Eu já imaginava que o mundo, e as pessoas, e todo este sistema insano sobre o qual nossa sociedade está alicerçada, era equivocado. Eu realmente desconfiava da estrutura social que começava a se estabelecer de modo contundente em minha vida, e não gostava nada, nada, NADA do que via.

Mas, no fim das contas, eu pensava que não. Que eu estava errada. Que havia sentido; que havia lógica. Que a sociedade não era tão cruel assim. Que eu não era tão cruel assim.

Isso acabou de vez quando li O Acrobata Pede Desculpas e Cai. Porque foi justamente por isso que o acrobata pediu desculpas antes de cair.

Por esta razão, quando me perguntam qual livro mudou a minha vida, eu cito este. Mas já vou logo prevenindo: para os mais românticos, recomendo cautela.

Então, depois de te agradecer e, posteriormente, te mandar tomar no cu, como você bem merece, encerro esta singela carta dizendo que, porra: você faz falta, cara!

Porque, sabe, vivemos um tempo esquisito por aqui, e isso naturalmente se reflete na literatura – que, aliás, anda comportadíssima. Você não ia gostar, Fausto. Existem tão poucos escritores putos da cara! Uma vez alguém me disse que louco é o sujeito que vive confortável em um mundo tão errado, e eu concordo. Como imagino que você também concordaria.

E tudo isso somente torna sua ausência ainda mais presente.

Por todos estes motivos eu te leio quando estou triste: para ver se aprendo a olhar para o problema com os mesmos olhos malandros e ferinos que os seus.

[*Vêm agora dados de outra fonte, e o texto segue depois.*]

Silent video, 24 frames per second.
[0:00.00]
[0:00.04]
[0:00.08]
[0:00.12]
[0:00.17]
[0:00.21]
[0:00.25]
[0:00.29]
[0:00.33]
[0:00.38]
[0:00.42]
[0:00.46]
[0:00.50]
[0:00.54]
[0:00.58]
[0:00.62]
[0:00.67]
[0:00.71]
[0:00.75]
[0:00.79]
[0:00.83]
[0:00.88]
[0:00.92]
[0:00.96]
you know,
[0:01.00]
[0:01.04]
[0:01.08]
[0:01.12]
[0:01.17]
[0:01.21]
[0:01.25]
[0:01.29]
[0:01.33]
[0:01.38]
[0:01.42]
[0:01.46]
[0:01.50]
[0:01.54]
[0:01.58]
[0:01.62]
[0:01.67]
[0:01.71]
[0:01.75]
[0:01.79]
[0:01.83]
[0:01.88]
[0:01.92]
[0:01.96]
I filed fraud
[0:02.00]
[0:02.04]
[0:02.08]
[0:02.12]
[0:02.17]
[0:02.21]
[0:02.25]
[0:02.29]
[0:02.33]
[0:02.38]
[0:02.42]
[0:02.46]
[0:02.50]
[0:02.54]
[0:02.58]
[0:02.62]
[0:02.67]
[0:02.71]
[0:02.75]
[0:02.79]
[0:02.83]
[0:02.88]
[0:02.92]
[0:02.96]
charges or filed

E também te leio quando estou feliz e deslumbrada: para lembrar que o mundo não é um cupcake.

Você me ajudou a escolher o meu lado neste ring chamado vida. Neste ring chamado sociedade. Neste ring chamado literatura. E cada dia que passa eu tenho mais certeza de que escolhi o lado certo.

Valeu, velho lobo.

Você sempre será o mais foda.

OBS: se você nunca ouviu falar em Fausto Wolff, toma essa:

 

“Depois de tomar uns três ou quatro uísques e de dizer muitas besteiras, bate-me na cara a certeza de que não faço parte do clube, e nada tenho a ver com os homens fortes sentados à minha volta (...)

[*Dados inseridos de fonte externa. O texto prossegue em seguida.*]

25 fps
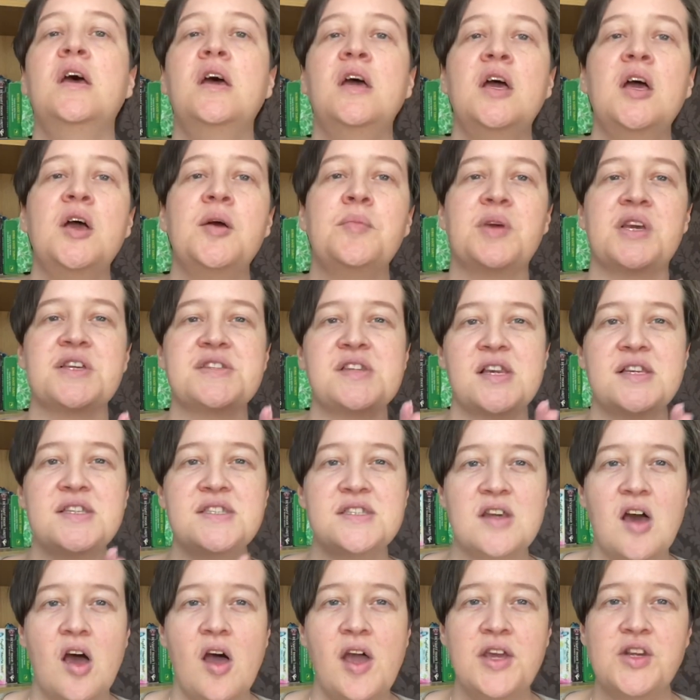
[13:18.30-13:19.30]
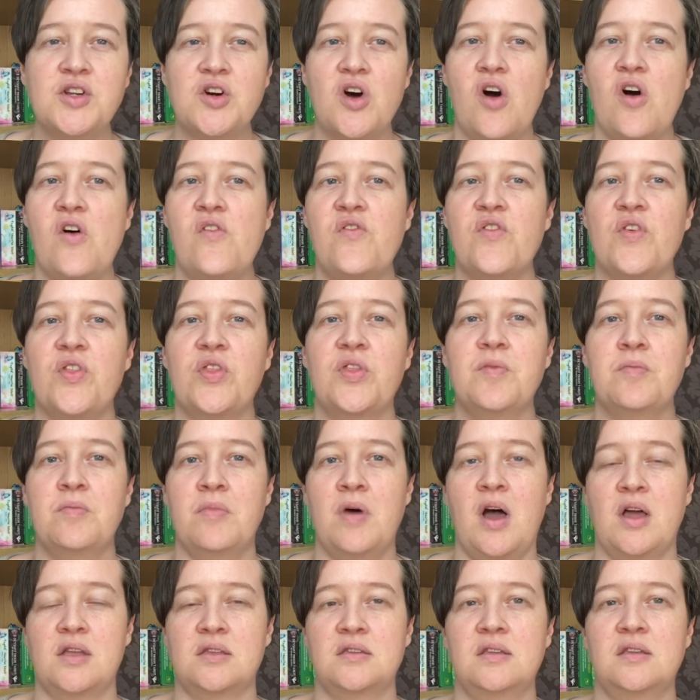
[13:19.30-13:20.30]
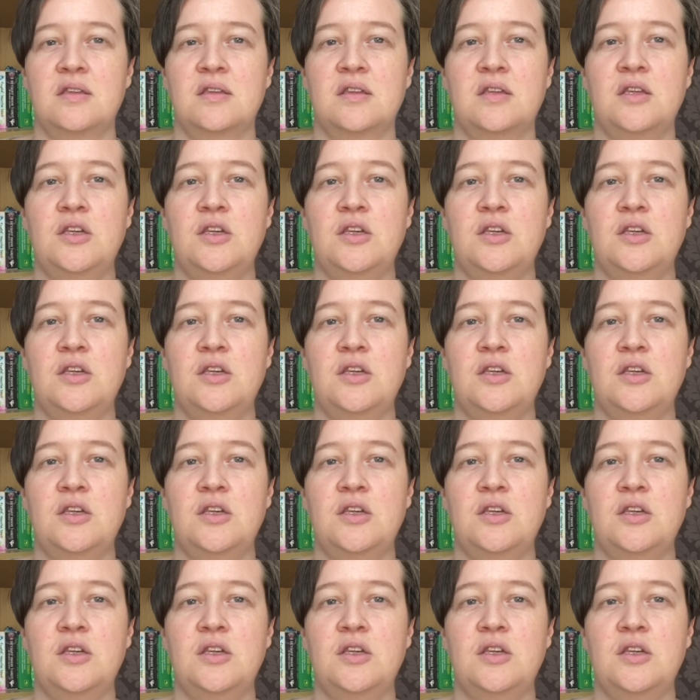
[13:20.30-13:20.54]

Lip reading: because I started off the month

Eles – os outros – estão unidos num mesmo jogo social (...)

São homens fortes que se protegem. Homens fortes que acreditam que, se fizerem parte de algo grande e forte, também eles se tornarão grandes e fortes (...)

Eu não tenho nada a ver com esse jogo.

Mas eles só riem e dizem que sou um cara brilhante.

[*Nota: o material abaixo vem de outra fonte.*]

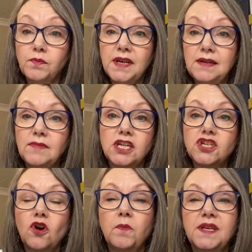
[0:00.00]
but in my
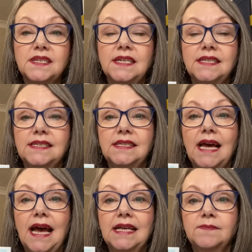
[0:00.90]
shop it's listed
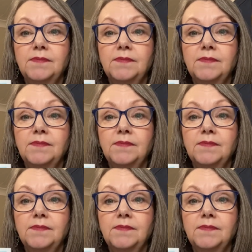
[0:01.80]
as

Enquanto isso ganham dinheiro e vão matando como me matam agora, enquanto sorriem vendo-me beber uísque. E eu, medroso, permaneço só”.

(Fausto Wolff, O Acrobata Pede Desculpas e Cai)

 

* Jana Lauxen tem 30 anos, é editora, produtora cultural e escritora, autora dos livros Uma Carta por Benjamin (2009) e O Túmulo do Ladrão (2013). Já publicou em mais de quinze coletâneas, e organizou nove, algumas em parceria com outros escritores. Atualmente trabalha na Editora Os Dez Melhores e é redatora na agência Teia de Marketing Literário Virtual.